Checking date: 24/05/2022


Course: 2022/2023

Artificial intelligence in business
(17640)
Study: Bachelor in Management and Technology (351)


Coordinating teacher: IGLESIAS MARTINEZ, JOSE ANTONIO

Department assigned to the subject: Department of Computer Science and Engineering

Type: Compulsory
ECTS Credits: 6.0 ECTS

Course:
Semester:




Requirements (Subjects that are assumed to be known)
- Big Data and Business Analytics (Course 3 - Semester 1)
Objectives
The aim of the course is to provide the student with the necessary knowledge about the applications of Artificial Intelligence, through its various paradigms, in the solution of business-related problems. In the same way, the student will learn the principles, methods and techniques of Artificial Intelligence and its application in business objectives.
Skills and learning outcomes
Description of contents: programme
1. Introduction a. Context. b. Key Features c. Main techniques 2. Data mining a. Introduction b. Applications c. KDD and Data Mining d. Data Mining Tasks e. Applications f. Case studies 3. Artificial Neuron Networks a. Introduction b. Artificial Neuron Networks c. Applications of ANNs d. Advantages and Disadvantages e. Case studies 4.Text mining a. Definition b. General architecture c. Basic Operations d. Applications e. Case studies 5. Web Mining a. Introduction b. Web Content Mining c. Structure Web Mining d. Usage Web Mining e. Case studies 6. Knowledge-Based Systems a. Fuzzy Logic and the Fuzzy Concept b. Fuzzy Logic c. Fuzzy reasoning systems d. Applications e. Case studies 7. Programming languages for AI a. Introduction b. Most commonly used languages c. How these languages work. 8. Ethics and AI a. Introduction b. Risks associated with AI. c. Questionable application cases. d. Initiatives for ethical AI.
Learning activities and methodology
- Lectures.

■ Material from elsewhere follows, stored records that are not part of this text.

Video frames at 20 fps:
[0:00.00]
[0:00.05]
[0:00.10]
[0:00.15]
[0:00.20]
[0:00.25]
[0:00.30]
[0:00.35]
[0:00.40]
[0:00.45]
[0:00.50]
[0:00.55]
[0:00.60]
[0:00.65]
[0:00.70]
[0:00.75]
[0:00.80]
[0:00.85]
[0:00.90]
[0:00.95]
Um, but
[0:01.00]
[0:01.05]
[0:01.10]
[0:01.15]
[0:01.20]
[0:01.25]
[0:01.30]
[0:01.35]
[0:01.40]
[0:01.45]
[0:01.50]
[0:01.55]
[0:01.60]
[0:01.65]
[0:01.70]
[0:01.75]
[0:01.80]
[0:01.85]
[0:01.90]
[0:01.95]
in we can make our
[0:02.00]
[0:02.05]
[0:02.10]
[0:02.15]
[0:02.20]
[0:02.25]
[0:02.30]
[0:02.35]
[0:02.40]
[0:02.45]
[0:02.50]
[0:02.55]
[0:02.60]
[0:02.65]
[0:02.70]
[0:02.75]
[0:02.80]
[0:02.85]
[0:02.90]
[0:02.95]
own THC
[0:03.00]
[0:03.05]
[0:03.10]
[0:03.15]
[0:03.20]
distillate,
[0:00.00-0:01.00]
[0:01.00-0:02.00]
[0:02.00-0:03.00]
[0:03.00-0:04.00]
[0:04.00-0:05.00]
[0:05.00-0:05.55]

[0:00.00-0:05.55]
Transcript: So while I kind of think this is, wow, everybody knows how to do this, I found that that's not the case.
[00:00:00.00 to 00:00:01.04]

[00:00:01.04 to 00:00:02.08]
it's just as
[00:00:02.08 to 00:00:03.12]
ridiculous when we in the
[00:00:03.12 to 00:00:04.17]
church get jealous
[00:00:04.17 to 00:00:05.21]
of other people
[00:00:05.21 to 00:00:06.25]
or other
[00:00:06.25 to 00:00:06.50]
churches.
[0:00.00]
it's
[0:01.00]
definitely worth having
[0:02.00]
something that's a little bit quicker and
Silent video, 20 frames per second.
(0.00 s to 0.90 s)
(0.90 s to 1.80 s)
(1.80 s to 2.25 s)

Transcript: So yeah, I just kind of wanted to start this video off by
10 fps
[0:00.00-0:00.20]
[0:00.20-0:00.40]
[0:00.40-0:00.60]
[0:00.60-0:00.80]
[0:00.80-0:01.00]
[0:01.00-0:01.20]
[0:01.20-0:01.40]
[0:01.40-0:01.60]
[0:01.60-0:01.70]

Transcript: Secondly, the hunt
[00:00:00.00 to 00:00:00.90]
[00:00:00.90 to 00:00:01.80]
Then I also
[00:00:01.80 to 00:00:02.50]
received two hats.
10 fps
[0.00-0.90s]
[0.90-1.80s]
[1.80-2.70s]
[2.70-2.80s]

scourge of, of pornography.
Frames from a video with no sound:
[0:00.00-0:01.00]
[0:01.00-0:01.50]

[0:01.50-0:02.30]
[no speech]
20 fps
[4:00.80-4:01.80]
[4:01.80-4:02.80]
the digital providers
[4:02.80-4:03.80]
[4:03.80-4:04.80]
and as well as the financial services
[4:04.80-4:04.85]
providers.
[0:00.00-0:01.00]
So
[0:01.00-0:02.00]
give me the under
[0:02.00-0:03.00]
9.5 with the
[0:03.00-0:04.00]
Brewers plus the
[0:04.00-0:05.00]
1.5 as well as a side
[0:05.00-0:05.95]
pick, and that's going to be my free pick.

The aim is to achieve the specific competencies of the subject. The fundamental ideas of the subject will be presented. - Practical classes. These classes develop the specific instrumental competencies and most of the transversal competencies, such as teamwork, the ability to apply knowledge to practice, to plan and organize and to analyze and synthesize. They also aim to develop specific attitudinal skills. - Academic Activities: -- With the presence of the teacher. Participation in classes guided by the teacher where aspects of the subject are studied in-depth and evaluated. Tests to evaluate theoretical and practical knowledge. -- Without the presence of the teacher. Exercises, complementary readings proposed by the lecturer, class preparation, practical work. - Webinars. These are intended to complement the acquisition of specific cognitive competencies. In addition, they develop some transversal competencies such as the capacity for analysis and synthesis, as well as teamwork. - Tutorials: Individualized assistance (individual tutorials) or group assistance (group tutorials) to students by the lecturer.
Assessment System
  • % end-of-term-examination 0
  • % of continuous assessment (assigments, laboratory, practicals...) 100
Calendar of Continuous assessment
Basic Bibliography
  • Akerkar, Rajendra. Artificial Intelligence for Business. Springer. 2019
  • Francesco Corea. Applied Artificial Intelligence: Where AI Can Be Used In Business. Springer. 2019
  • Jerry Overton. Artificial Intelligence. O'Reilly Media, Inc. 2018
  • Ramesh Sharda, Dursun Delen, Efraim Turban. Analytics, data science, & artificial intelligence : systems for decision support. Pearson . 2020
Additional Bibliography
  • Efrain Turban, Ramesh Sharda, Dursun Delen. Decision Support and Business Intelligence Systems (ninth edition). Pearson. 2011
  • Nilsson, N.. Inteligencia Artificial. Una nueva síntesis. McGraw-Hill.
  • Pyle, Dorian. Business modeling and data mining. Morgan Kaufmann Publishers.
  • Witten, I.H., Frank, E.. Data mining : practical machine learning tools and techniques. Morgan Kaufmann.

The course syllabus may change due academic events or other reasons.